A dairy parlour
© Tim Scrivener

Global dairy prices may have peaked, meaning commodity prices might soon start to fall as production in exporting regions looks set to increase. 


According to analyst Rabobank’s latest quarterly report on the global dairy market, higher farmgate milk prices have encouraged producers to increase supply and so key exporting regions are showing signs of increasing milk production.


Global markets are well balanced and have, therefore, had a period of relative stability in quarter three, but an increased supply is expected to stop the price rise and lead to a fall.


See also: China: What are the dairy opportunities for UK producers?

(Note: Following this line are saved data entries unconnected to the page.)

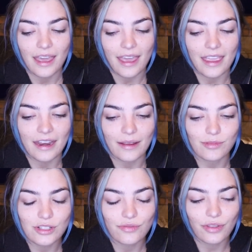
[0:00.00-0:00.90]
And I'm
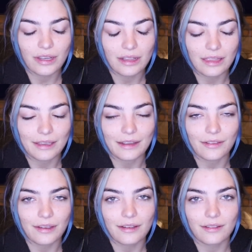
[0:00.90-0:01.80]
just feeling a
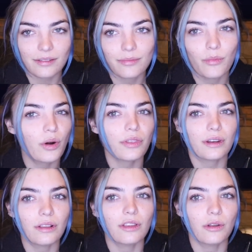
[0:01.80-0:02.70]
little more
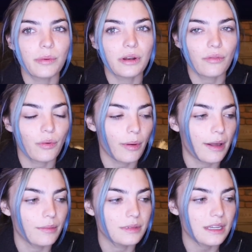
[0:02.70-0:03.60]
than a little bit
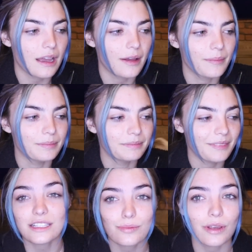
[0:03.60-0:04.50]
overwhelmed um,
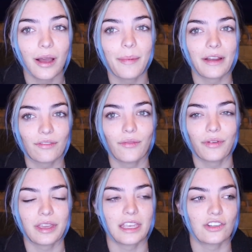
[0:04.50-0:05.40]
since we got back from
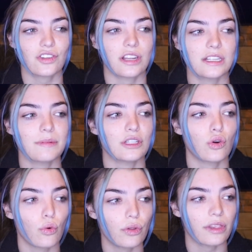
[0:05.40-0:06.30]
vacation has been
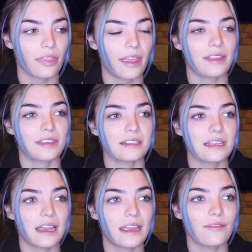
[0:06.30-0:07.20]
totally like this.
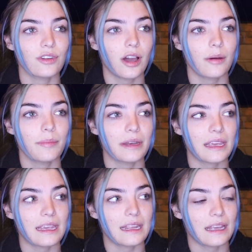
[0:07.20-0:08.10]
I have not been
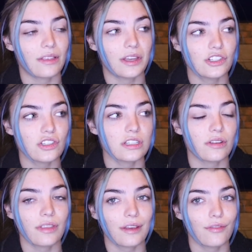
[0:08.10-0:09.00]
eating lunch
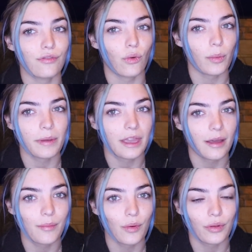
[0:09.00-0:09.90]
until like 4
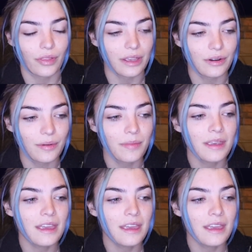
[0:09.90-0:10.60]
p.m. or later.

However, China’s production forecasts have been revised downwards, says AHDB Dairy, as a hot summer affected volumes and increased farmgate prices not seeing the same recovery for larger farms.


Combined with China’s growing demand for dairy from a rapidly expanding middle class, this increased demand on world markets should help balance the market and prevent an oversupply situation.


A price fall should, therefore, be more gradual.


Where is production increasing?


  • EU: production is in slow recovery after the milk price crisis and production is at its healthiest since last year.
  • US: favourable weather had helped improved milk production and there have been 40 consecutive months of milk supply growth, which is expected to continue.
  • New Zealand: wet weather has hampered production in August and expected growth is mixed. Provided conditions improve, Rabobank expects strong production growth in the 2017-18 season. One to watch, as a key player on the global dairy market.
  • Australia: production will have returned to growth in quarter three after seven quarters of decline. Although AHDB says this recovery is not certain.
  • South America: Argentina and Brazil are seeing higher production. More expected to be available to export, as domestic demand is dampened by political and economic challenges.